# [Best Practices] - An Equal, Not a Substitution



## kentdalimp (Aug 15, 2013)

One of the Practices that we employ on commercial projects is submitting products as “Equals” to what is specified. Many times we will go through specifications to find only one manufacturer listed for approved products. Typically this is followed somewhere by a statement to the effect of: “or equal.” 

The specifications list instructions on how to submit a substitution, but one thing that isn’t clear is the liability involved in using a substitution. If I substitute a product (Use what I want instead of what the architect wants.) Then I am responsible for anything that happens after the fact. An Example: I substitute a different material to paint Exposed Steel in a theater and perform the work before the rest of the finishes go in. As the building is close to turnover, the paint starts to fail. For whatever reason, Bad batch of paint, incompatible with the shop primer, incorrect environment, ect. Now the cost to fix the Paint job rests on my shoulders. If Sandblasting is required, it gets expensive to mask off the seating, the carpet, the ceiling, and protect all the other installed finishes.

Now if I submitted my material as an “Equal or Greater” and it’s accepted by the Architect as an equal or greater, then even if it fails after the fact, I’m not on the hook. I didn’t specify the original paint system, the architect did. If my paint is chemically equal to what was original, then it would have failed too. Now the cost is not my problem, but the architect’s.

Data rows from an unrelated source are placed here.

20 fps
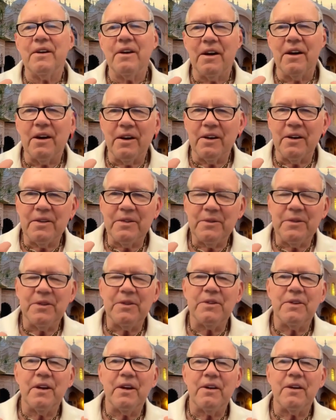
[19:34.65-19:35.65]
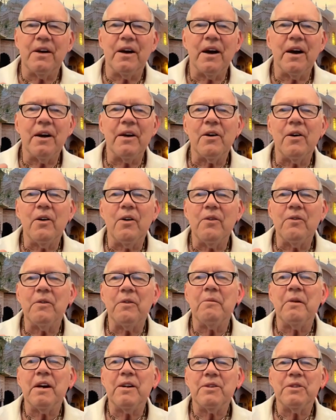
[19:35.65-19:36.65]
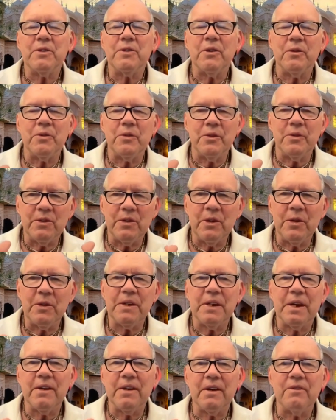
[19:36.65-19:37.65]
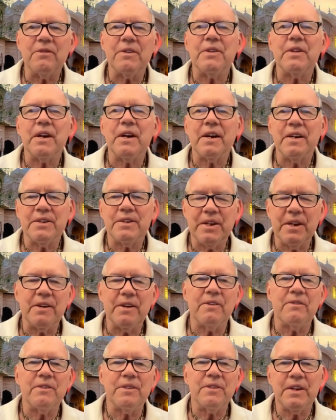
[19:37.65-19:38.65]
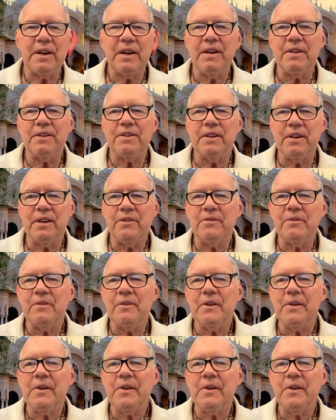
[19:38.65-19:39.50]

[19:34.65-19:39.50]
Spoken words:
hung over my shoulder, looked at everything I said, everything I did,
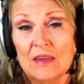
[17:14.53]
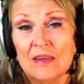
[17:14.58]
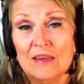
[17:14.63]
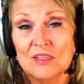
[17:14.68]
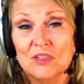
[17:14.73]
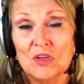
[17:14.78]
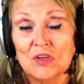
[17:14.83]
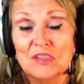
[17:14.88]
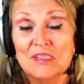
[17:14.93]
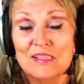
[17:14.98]

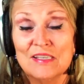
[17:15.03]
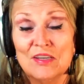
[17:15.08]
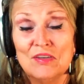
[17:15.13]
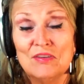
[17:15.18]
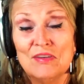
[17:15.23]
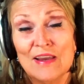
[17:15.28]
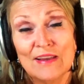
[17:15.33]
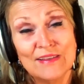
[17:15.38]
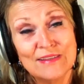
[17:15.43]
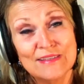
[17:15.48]
So I'll see you
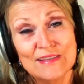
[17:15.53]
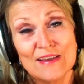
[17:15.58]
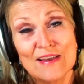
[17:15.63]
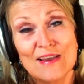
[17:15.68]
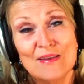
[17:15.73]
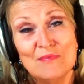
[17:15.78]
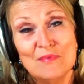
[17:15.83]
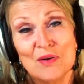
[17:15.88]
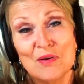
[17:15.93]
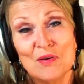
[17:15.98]
next
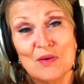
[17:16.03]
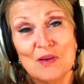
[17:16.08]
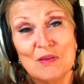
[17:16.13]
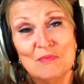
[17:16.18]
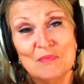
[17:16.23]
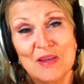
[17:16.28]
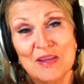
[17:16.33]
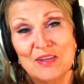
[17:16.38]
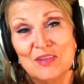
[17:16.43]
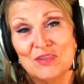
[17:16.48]
time on
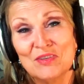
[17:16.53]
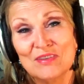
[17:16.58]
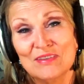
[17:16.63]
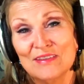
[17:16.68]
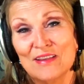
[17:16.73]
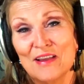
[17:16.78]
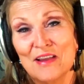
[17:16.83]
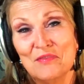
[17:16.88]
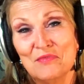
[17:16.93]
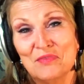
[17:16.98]
Patriot
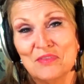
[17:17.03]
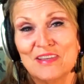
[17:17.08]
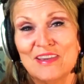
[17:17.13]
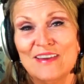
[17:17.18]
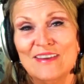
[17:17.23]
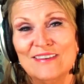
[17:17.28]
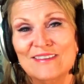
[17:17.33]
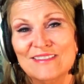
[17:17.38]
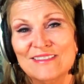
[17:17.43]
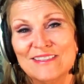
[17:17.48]
Life with
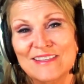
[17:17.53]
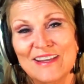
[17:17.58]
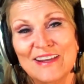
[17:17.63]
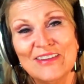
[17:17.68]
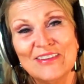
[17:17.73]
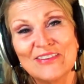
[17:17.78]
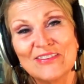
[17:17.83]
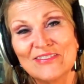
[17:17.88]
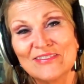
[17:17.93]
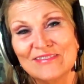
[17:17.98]
Candace
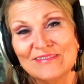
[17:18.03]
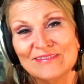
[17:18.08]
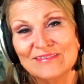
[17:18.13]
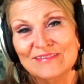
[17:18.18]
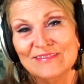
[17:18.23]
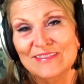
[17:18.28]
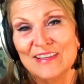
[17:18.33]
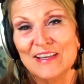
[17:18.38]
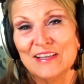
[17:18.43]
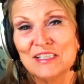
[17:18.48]
Keller.
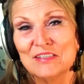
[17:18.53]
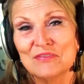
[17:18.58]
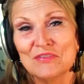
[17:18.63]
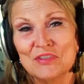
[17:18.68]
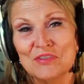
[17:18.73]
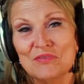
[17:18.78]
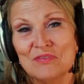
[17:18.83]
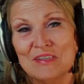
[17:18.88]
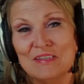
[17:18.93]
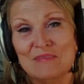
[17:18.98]
Thanks for
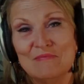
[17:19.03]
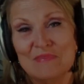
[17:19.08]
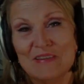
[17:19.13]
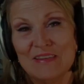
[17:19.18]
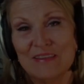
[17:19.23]
joining me.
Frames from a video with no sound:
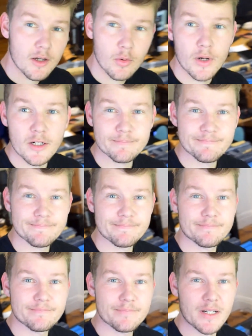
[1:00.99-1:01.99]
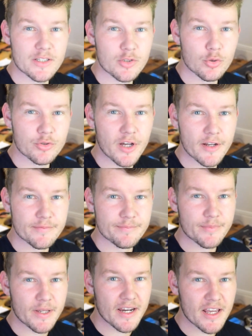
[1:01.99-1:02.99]
Well, that's all done,
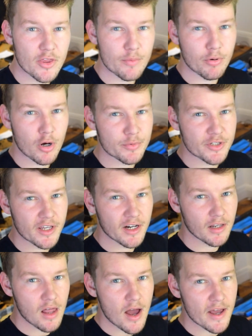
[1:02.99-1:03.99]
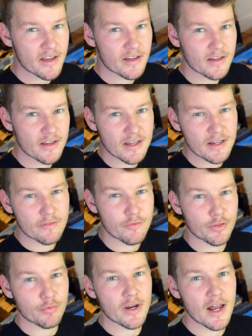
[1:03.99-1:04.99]
and here the props are going to lie for
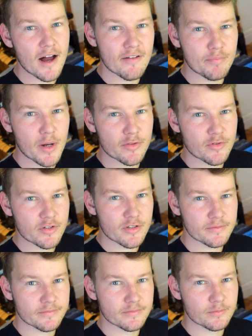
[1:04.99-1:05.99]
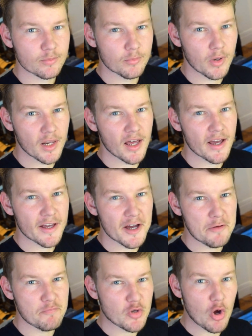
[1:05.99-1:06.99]
3.5 months while
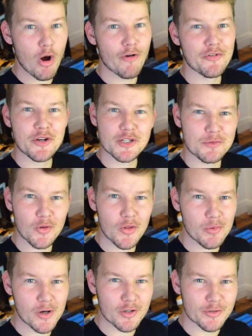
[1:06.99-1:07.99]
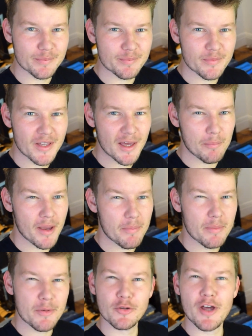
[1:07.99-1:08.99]
I go off and explore the world and
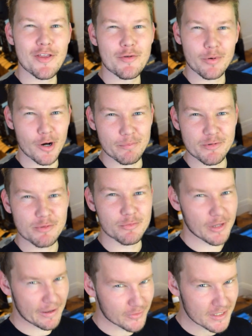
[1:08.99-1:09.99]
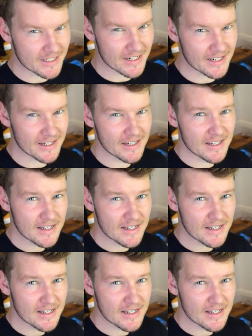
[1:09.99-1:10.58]
maybe build other props. We'll have to see.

What constitutes an equal: Materials that will perform equally. Interior Flat ceiling paint is not the same as a Surface Tolerant Epoxy. However, submitting BM Aura as an “Equal or Greater” for SW Promar 400 is acceptable. If we want to use Amerlock instead of Caboline or Tnemec, then it needs to be an equal (or better) material. 

How to submit an Equal: Ask your Rep what materials they have that are equal or greater than what is specified. They will need to provide a letter (usually from the company’s technical representative) that states that their material will perform as an equal or better. Then submit the letter, the new Product Data and a letter stating your request for the material to be considered as an equal. Usually you will get a response that they will accept it as a substitution, at this point you need to submit and explain that it’s not a substitution, it is an EQUAL. Most of the time, it will work. I can think of 2 jobs in the past 10 years that denied the request. 

What if the specified material is wrong? If the architect specifies cheap interior paint for an exterior structural steel, you need to inform them of the issue. Yes you can submit a different cheap paint for the materials that are specified but if it fails, the Designer is going to ask why you (The Expert) didn’t recognise the issue before you painted it. 

A real world example is where we the painting contractor were on a job where we ran over on hours dramatically. We investigated but couldn’t figure out why. Eventually we found where the Fence Subcontractor had substituted the perimeter gates for louvered gates. (Which GREATLY increased the time to paint them.) Now all of the additional hours for painting the gates, were the responsibility of the Fence Subcontractor. 

Does anyone else use Equals? Have you been burned by substitutions? Interested to know what others experience is.


----------



## CApainter (Jun 29, 2007)

A painting contractor that bids industrial, or commercial jobs will almost always be presented with the option of a recommended product, or equal under Division 9 Finishes in most bid packages.

It would probably be a good idea to keep up with the products that are typically cross referenced as an equal alternative to a recommended product. I would imagine a best practice would be to first adhere to the architect's recommendation unless it's so off base it will certainly cause problems.


----------



## kentdalimp (Aug 15, 2013)

CApainter said:


> A painting contractor that bids industrial, or commercial jobs will almost always be presented with the option of a recommended product, or equal under Division 9 Finishes in most bid packages.


Right. Usually you will see this a "Basis of Design" or a schedule which will list one or multiple products from one or multiple suppliers. 



CApainter said:


> It would probably be a good idea to keep up with the products that are typically cross referenced as an equal alternative to a recommended product. I would imagine a best practice would be to first adhere to the architect's recommendation unless it's so off base it will certainly cause problems.


Right again. Typically this will come down to a scenario where we get a better price for an equal material so we try to get it accepted as a equal if we are awarded the project. 

*Key point:* We RARELY price the estimate assuming we can use the cheaper materials, but we attempt the approval during submittals to try and increase our margin slightly.


----------